= Task instructions =
Set down again, exactly and only, the lines from the one that contains "[8:05.91-8:06.91]" through the last line of the records below, both included, but not the pictures.
Supplied information START
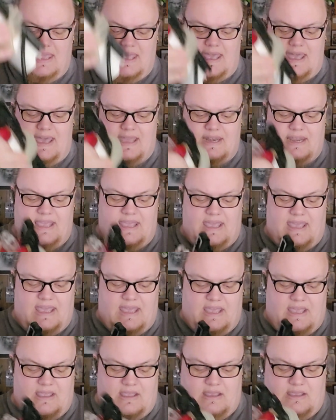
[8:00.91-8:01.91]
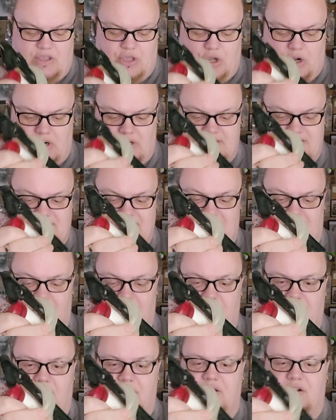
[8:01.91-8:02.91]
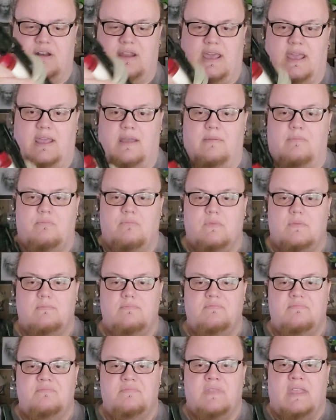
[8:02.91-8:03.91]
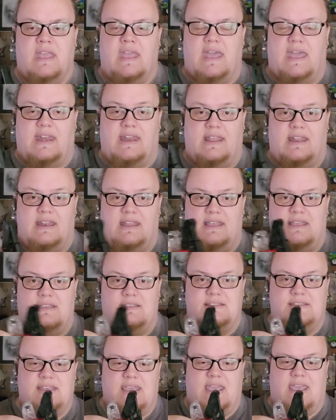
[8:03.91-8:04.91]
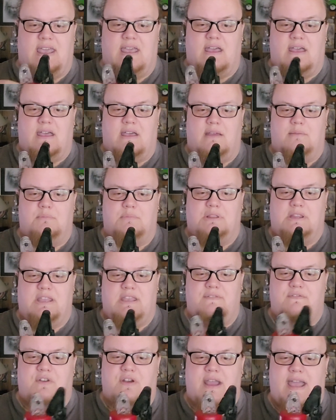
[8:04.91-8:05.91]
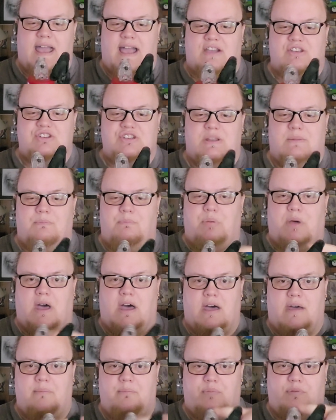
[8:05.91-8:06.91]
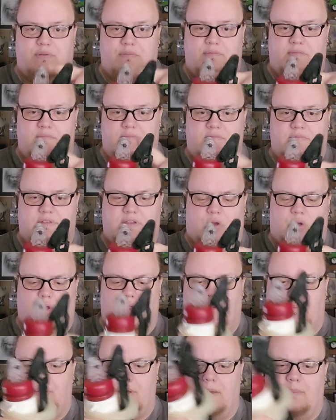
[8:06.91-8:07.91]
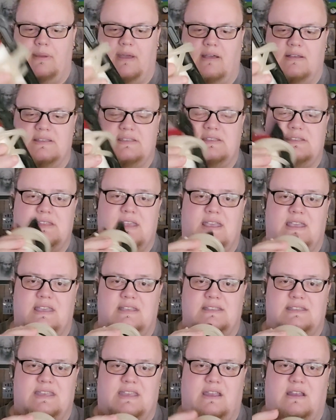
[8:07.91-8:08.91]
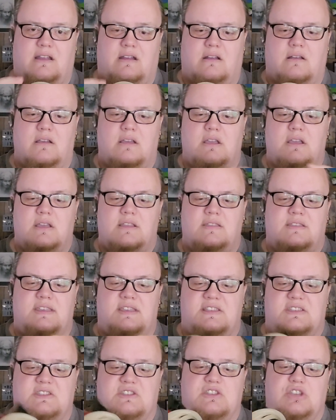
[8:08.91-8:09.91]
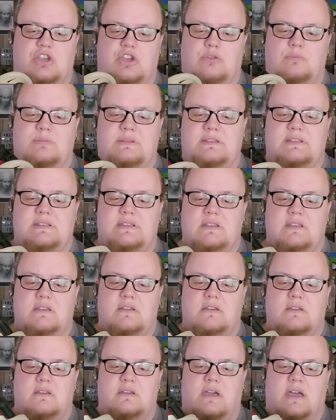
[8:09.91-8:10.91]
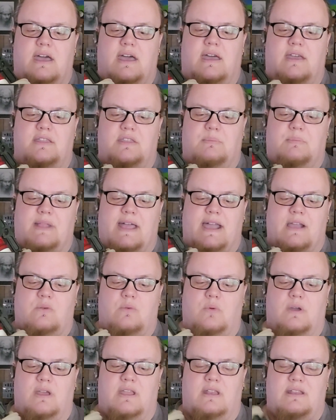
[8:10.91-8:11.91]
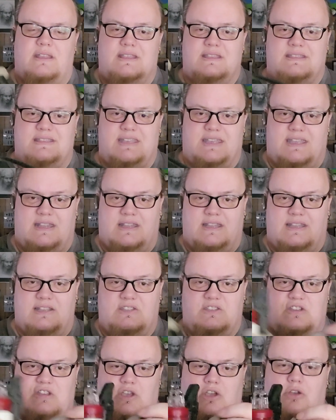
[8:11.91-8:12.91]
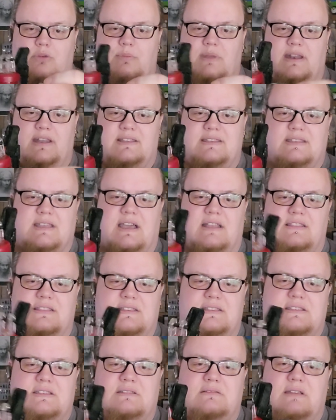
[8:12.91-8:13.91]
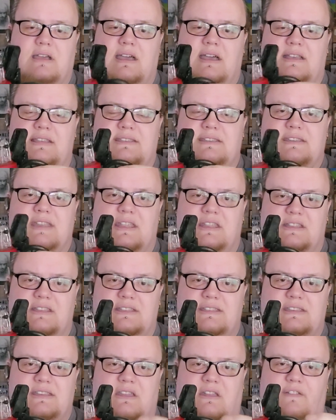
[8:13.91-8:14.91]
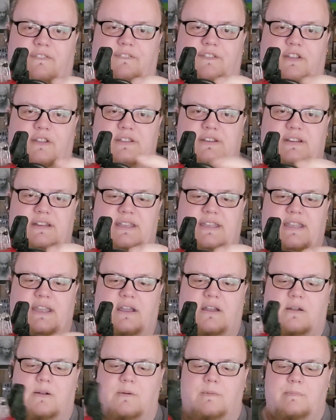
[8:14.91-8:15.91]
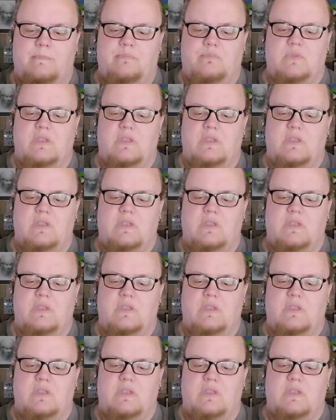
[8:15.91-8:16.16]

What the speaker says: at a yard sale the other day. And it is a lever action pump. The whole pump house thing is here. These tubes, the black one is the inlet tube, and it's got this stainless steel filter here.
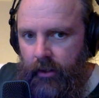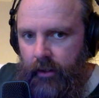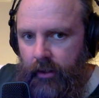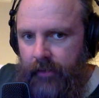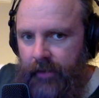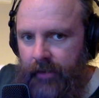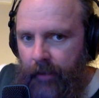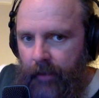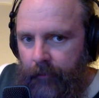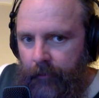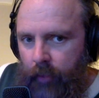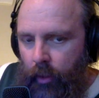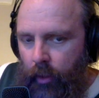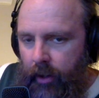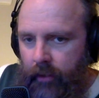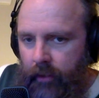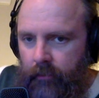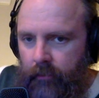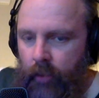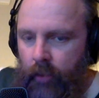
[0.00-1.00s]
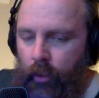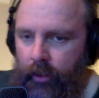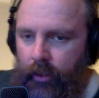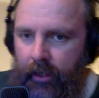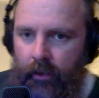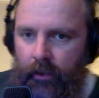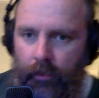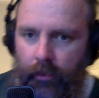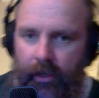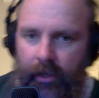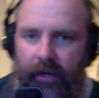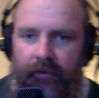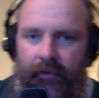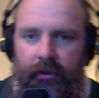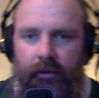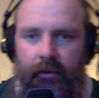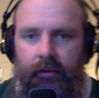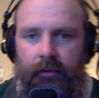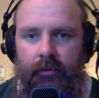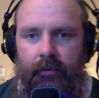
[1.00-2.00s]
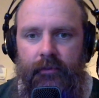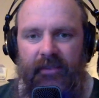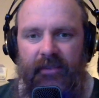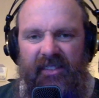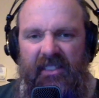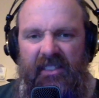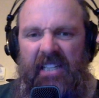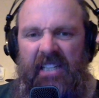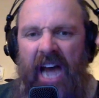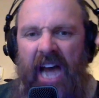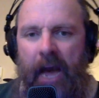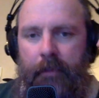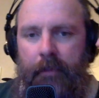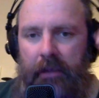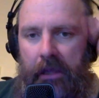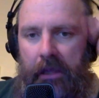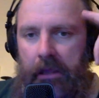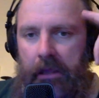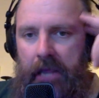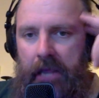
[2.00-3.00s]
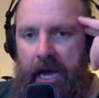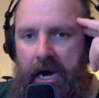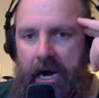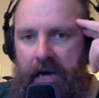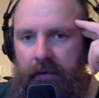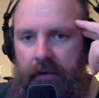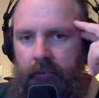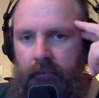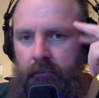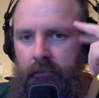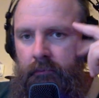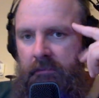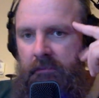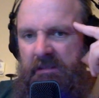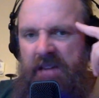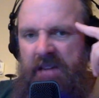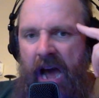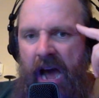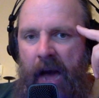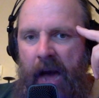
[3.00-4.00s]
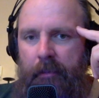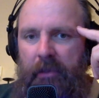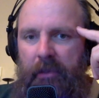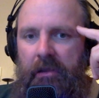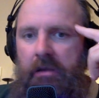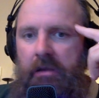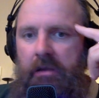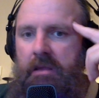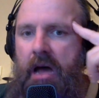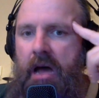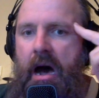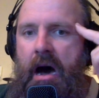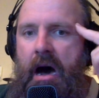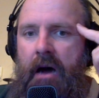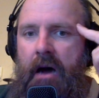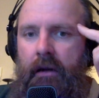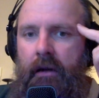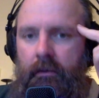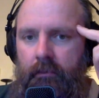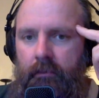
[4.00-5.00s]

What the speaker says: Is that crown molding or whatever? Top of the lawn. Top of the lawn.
Supplied information END
= Answer =
[8:05.91-8:06.91]
[8:06.91-8:07.91]
[8:07.91-8:08.91]
[8:08.91-8:09.91]
[8:09.91-8:10.91]
[8:10.91-8:11.91]
[8:11.91-8:12.91]
[8:12.91-8:13.91]
[8:13.91-8:14.91]
[8:14.91-8:15.91]
[8:15.91-8:16.16]

What the speaker says: at a yard sale the other day. And it is a lever action pump. The whole pump house thing is here. These tubes, the black one is the inlet tube, and it's got this stainless steel filter here.
[0.00-1.00s]
[1.00-2.00s]
[2.00-3.00s]
[3.00-4.00s]
[4.00-5.00s]

What the speaker says: Is that crown molding or whatever? Top of the lawn. Top of the lawn.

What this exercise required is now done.